The primary assumption here is that the White House, under Biden, will be better able to cement alliances with other Asian powers.

But the rest of Asia is not unanimous on this, as diplomats have learned a bitter experience from Trump's hostility to Beijing, and they fear a return to the elusive policies of the Obama era.

And that era appears to be over, regardless of who wins.

"We are on the road to an exacerbation of the Sino-American conflict ... with Biden or Trump," Bruno Massais, a former Portuguese politician and author of "Belt and Road: A Chinese World Order," told Today World View, among other books.

And China's problems are not limited to who will occupy the White House.

A new poll, conducted by the Pew Research Center, has revealed unfavorable views of China in many countries, partly due to China's role in the Coronavirus crisis, and also on a larger scale in response to Beijing's bullying, increasing behavior in different parts of the world.

"You cannot take the reins of global power through softness," says Masais.

But he added, "China has lost many hearts and minds over the past few years, and perhaps more than the United States."
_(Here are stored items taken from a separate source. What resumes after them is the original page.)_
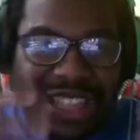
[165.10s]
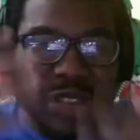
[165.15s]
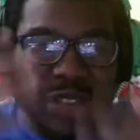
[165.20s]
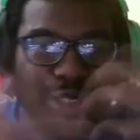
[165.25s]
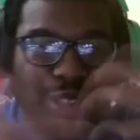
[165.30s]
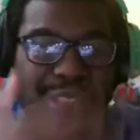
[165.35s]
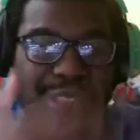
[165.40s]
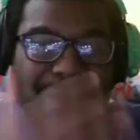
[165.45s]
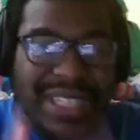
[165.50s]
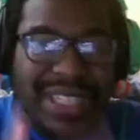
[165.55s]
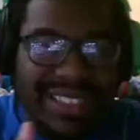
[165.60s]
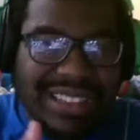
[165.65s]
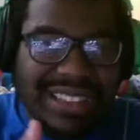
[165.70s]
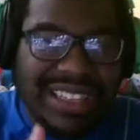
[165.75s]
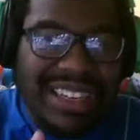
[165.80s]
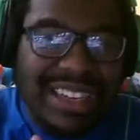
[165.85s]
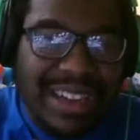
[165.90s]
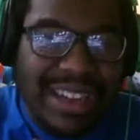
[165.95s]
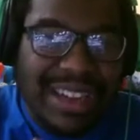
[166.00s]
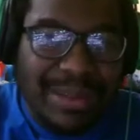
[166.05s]
speech
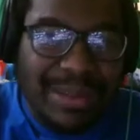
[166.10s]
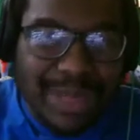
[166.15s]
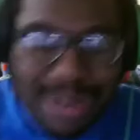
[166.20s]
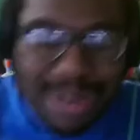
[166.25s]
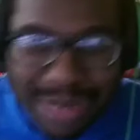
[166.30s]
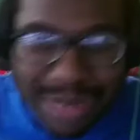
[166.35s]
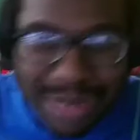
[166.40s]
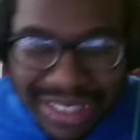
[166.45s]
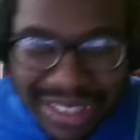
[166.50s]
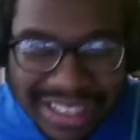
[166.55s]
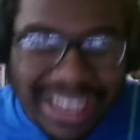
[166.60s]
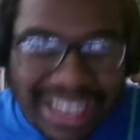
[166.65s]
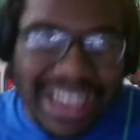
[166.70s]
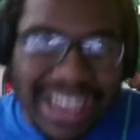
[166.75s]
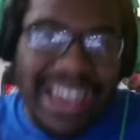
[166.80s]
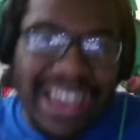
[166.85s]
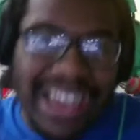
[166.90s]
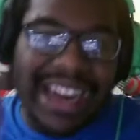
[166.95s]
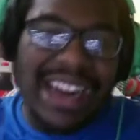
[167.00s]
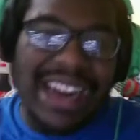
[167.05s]
leading up to it,
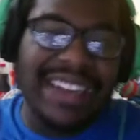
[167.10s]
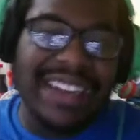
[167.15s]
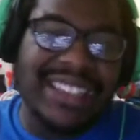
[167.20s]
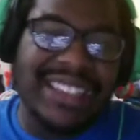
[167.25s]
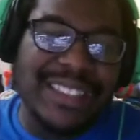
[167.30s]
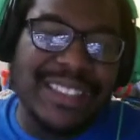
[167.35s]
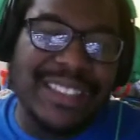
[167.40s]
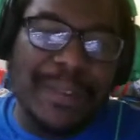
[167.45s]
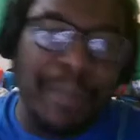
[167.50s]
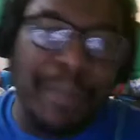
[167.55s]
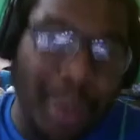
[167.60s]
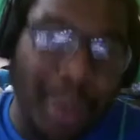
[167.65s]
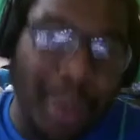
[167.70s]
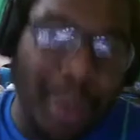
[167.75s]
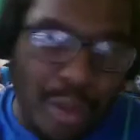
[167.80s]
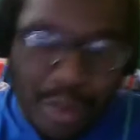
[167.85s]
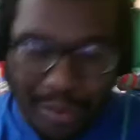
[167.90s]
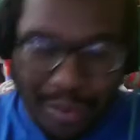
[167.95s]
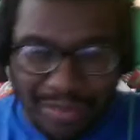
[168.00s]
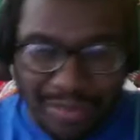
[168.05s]
and then it's just
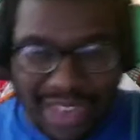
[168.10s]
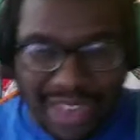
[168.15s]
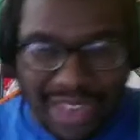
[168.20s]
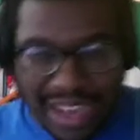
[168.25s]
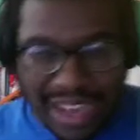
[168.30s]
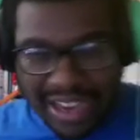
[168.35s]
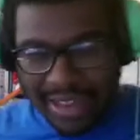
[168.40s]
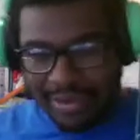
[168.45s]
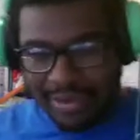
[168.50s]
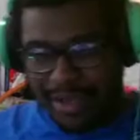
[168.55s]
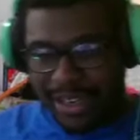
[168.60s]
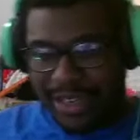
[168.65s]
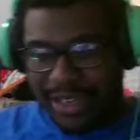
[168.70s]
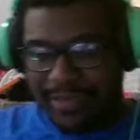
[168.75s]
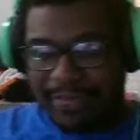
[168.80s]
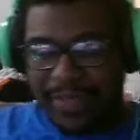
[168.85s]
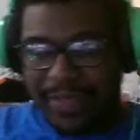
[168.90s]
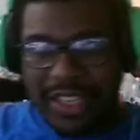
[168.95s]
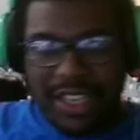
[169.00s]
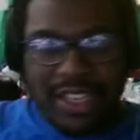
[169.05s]
boom, gotta hit it.
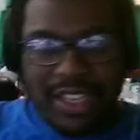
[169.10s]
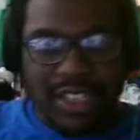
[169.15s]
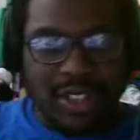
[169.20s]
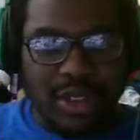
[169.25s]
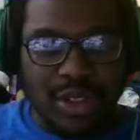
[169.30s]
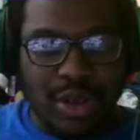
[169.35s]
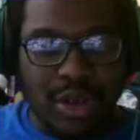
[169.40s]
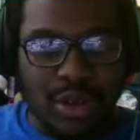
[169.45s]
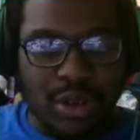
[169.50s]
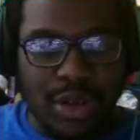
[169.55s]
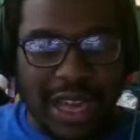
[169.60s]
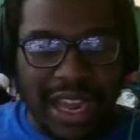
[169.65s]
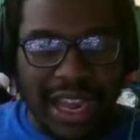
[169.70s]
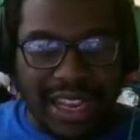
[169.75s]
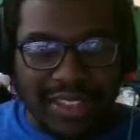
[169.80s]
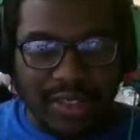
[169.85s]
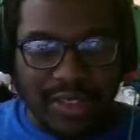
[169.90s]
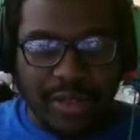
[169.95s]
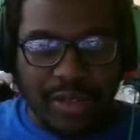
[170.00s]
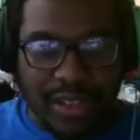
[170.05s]
So
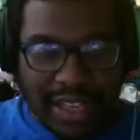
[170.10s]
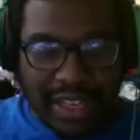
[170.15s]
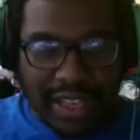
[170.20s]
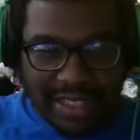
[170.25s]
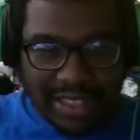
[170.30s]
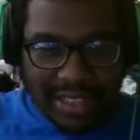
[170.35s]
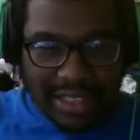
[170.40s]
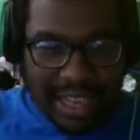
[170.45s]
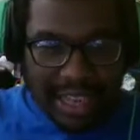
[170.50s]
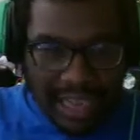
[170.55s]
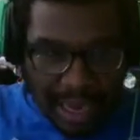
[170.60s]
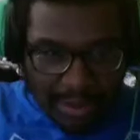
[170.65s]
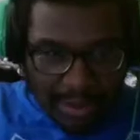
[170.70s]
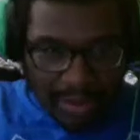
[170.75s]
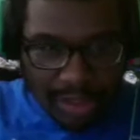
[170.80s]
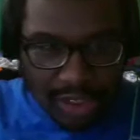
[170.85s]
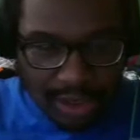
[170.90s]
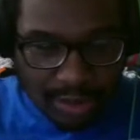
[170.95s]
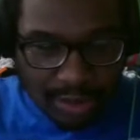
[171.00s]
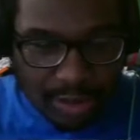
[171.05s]
guys, don't forget to like, comment,
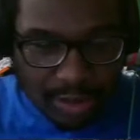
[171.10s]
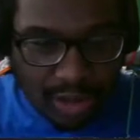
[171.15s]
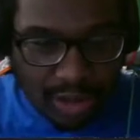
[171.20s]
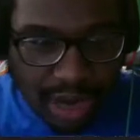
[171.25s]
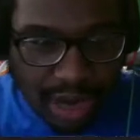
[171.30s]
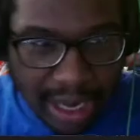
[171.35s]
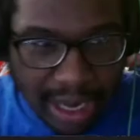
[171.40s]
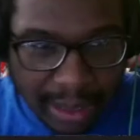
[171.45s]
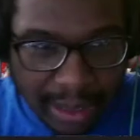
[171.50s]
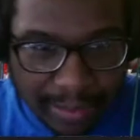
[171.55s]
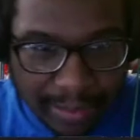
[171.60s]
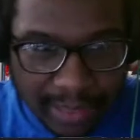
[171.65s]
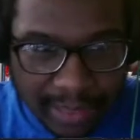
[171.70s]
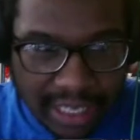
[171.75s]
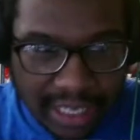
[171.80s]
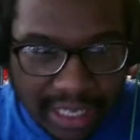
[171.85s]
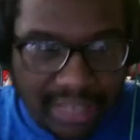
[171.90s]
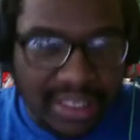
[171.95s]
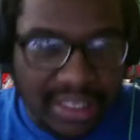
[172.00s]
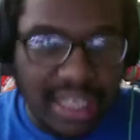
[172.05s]
and subscribe. Like
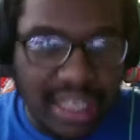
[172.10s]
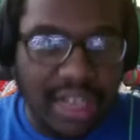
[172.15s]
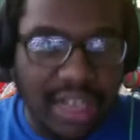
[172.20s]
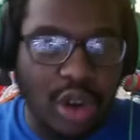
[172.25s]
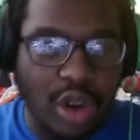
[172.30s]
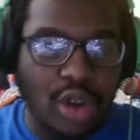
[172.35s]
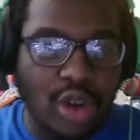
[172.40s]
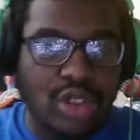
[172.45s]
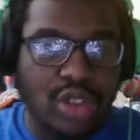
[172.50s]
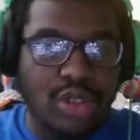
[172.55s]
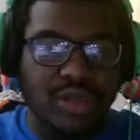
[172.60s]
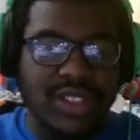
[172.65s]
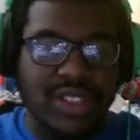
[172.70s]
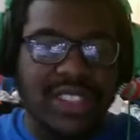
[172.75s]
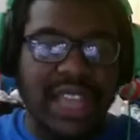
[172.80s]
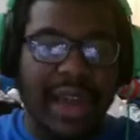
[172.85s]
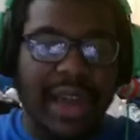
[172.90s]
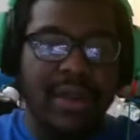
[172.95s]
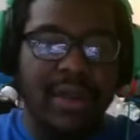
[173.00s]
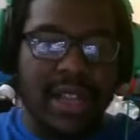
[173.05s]
I said, also
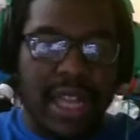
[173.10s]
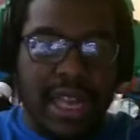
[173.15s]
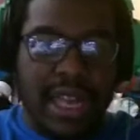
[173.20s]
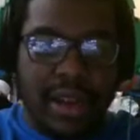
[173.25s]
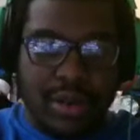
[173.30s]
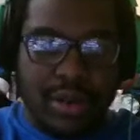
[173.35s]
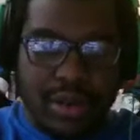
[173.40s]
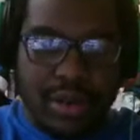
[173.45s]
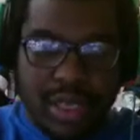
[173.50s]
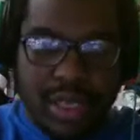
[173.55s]
SoundCloud.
Despite the pressure on Beijing, through imposing punitive policies, which we have not seen in 40 years, in official relations between the two countries, under either Republican or Democratic administrations, Trump - in some ways - gave Xi an opportunity to appear on the world stage and defend his policy Interior.

On a host of global issues, China is the favorite evil of the White House, as Washington views its trade tactics as unfair and double-faced, describes its government as an incubator of a hideous pandemic, and its technology companies are Trojans, and denounces its crackdown on ethnic minorities in Xinjiang and pro-democracy demonstrators in Hong Kong.